◆ What this task involves
From the entries below, copy out all lines holding "Silent".

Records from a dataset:
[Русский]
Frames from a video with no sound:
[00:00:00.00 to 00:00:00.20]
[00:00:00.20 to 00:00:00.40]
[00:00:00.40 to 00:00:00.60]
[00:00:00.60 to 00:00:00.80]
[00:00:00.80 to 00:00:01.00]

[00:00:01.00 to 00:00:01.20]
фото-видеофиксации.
==
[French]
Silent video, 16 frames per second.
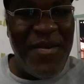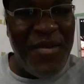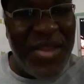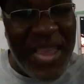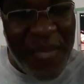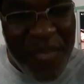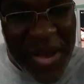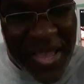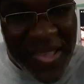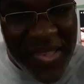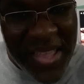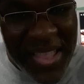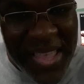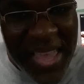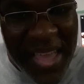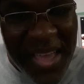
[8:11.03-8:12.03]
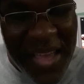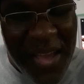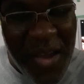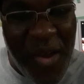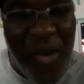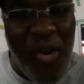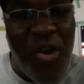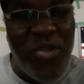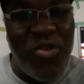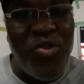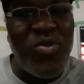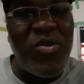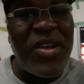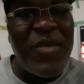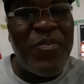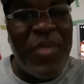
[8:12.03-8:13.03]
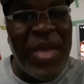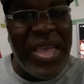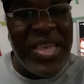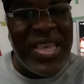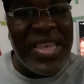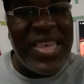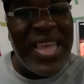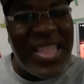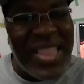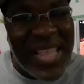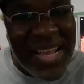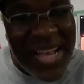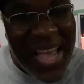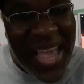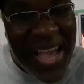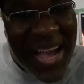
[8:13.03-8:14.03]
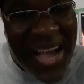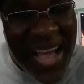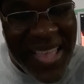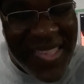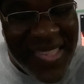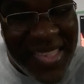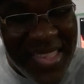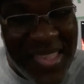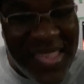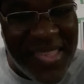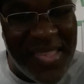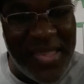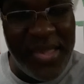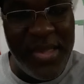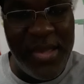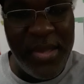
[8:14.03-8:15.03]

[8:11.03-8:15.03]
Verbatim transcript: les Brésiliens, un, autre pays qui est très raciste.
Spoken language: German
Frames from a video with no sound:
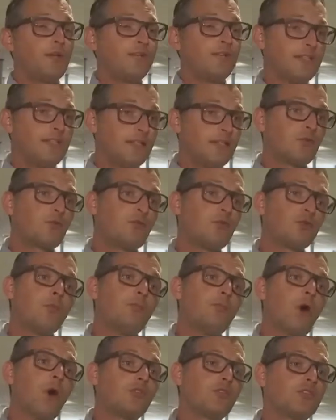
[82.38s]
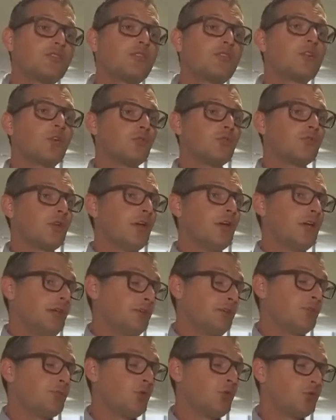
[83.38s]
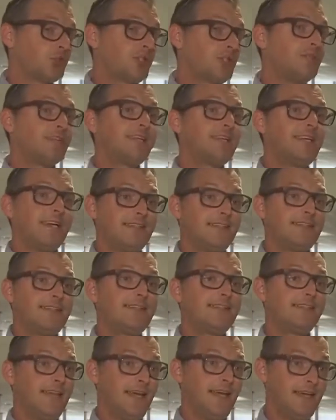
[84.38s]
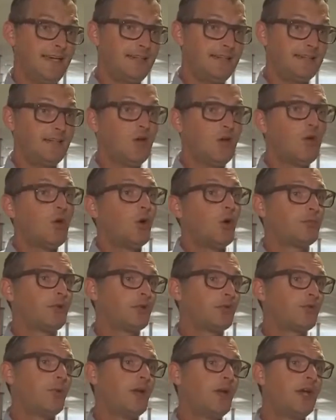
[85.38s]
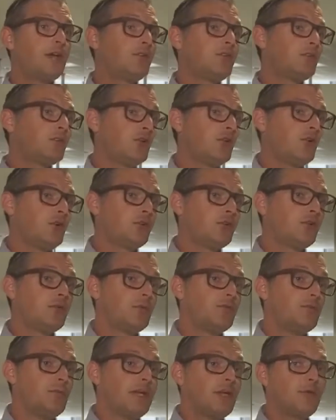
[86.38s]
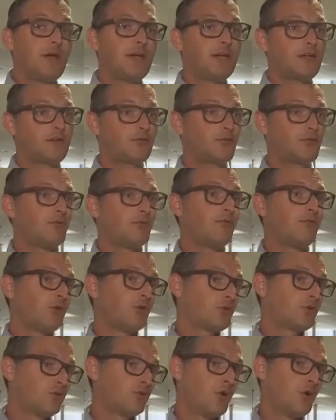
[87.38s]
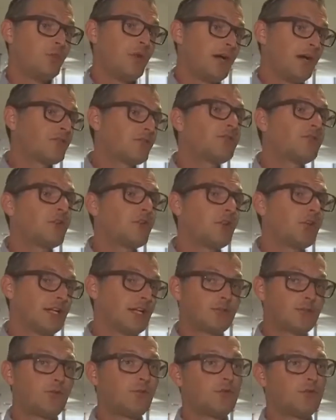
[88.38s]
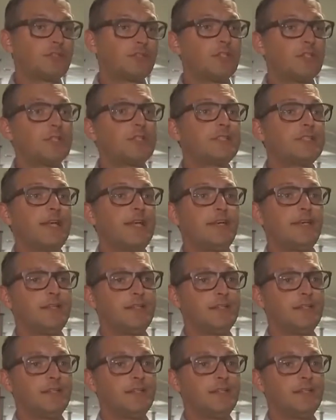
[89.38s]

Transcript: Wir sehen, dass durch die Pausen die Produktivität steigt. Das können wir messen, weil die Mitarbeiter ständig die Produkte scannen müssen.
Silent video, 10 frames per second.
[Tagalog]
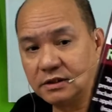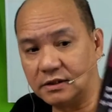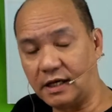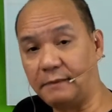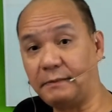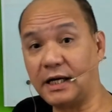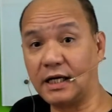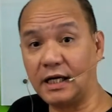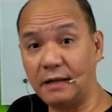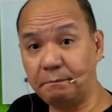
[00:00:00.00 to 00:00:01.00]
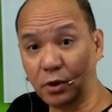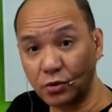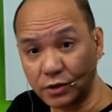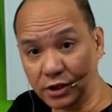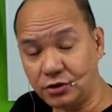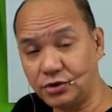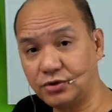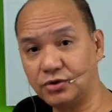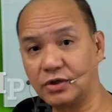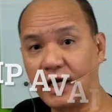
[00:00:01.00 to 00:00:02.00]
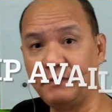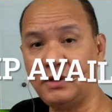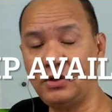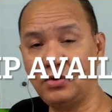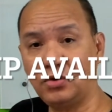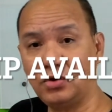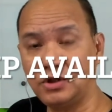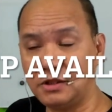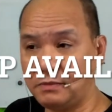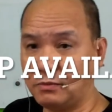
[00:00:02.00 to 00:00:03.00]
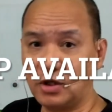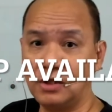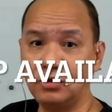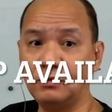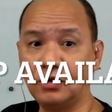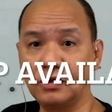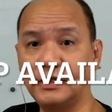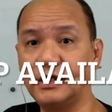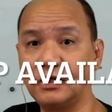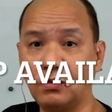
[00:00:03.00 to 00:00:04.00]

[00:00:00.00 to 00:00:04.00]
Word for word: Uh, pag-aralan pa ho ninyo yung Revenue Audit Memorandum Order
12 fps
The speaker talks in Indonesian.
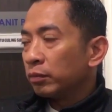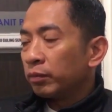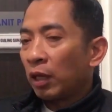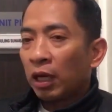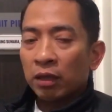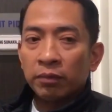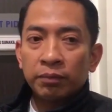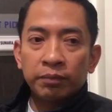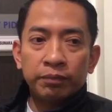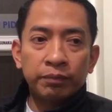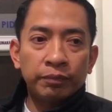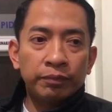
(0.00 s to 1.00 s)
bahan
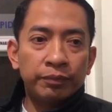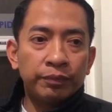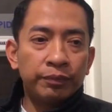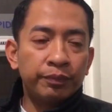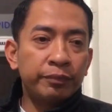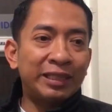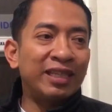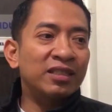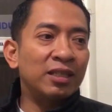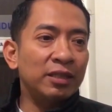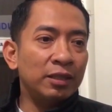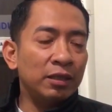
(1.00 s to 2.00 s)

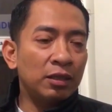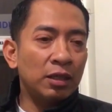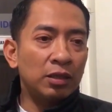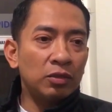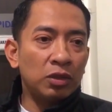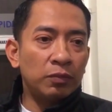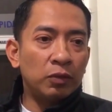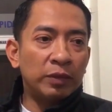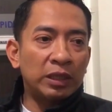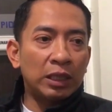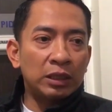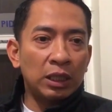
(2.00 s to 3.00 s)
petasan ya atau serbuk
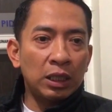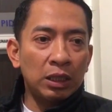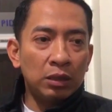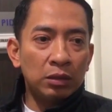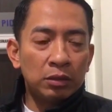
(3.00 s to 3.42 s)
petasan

◆ Expected answer
Silent video, 16 frames per second.
Silent video, 10 frames per second.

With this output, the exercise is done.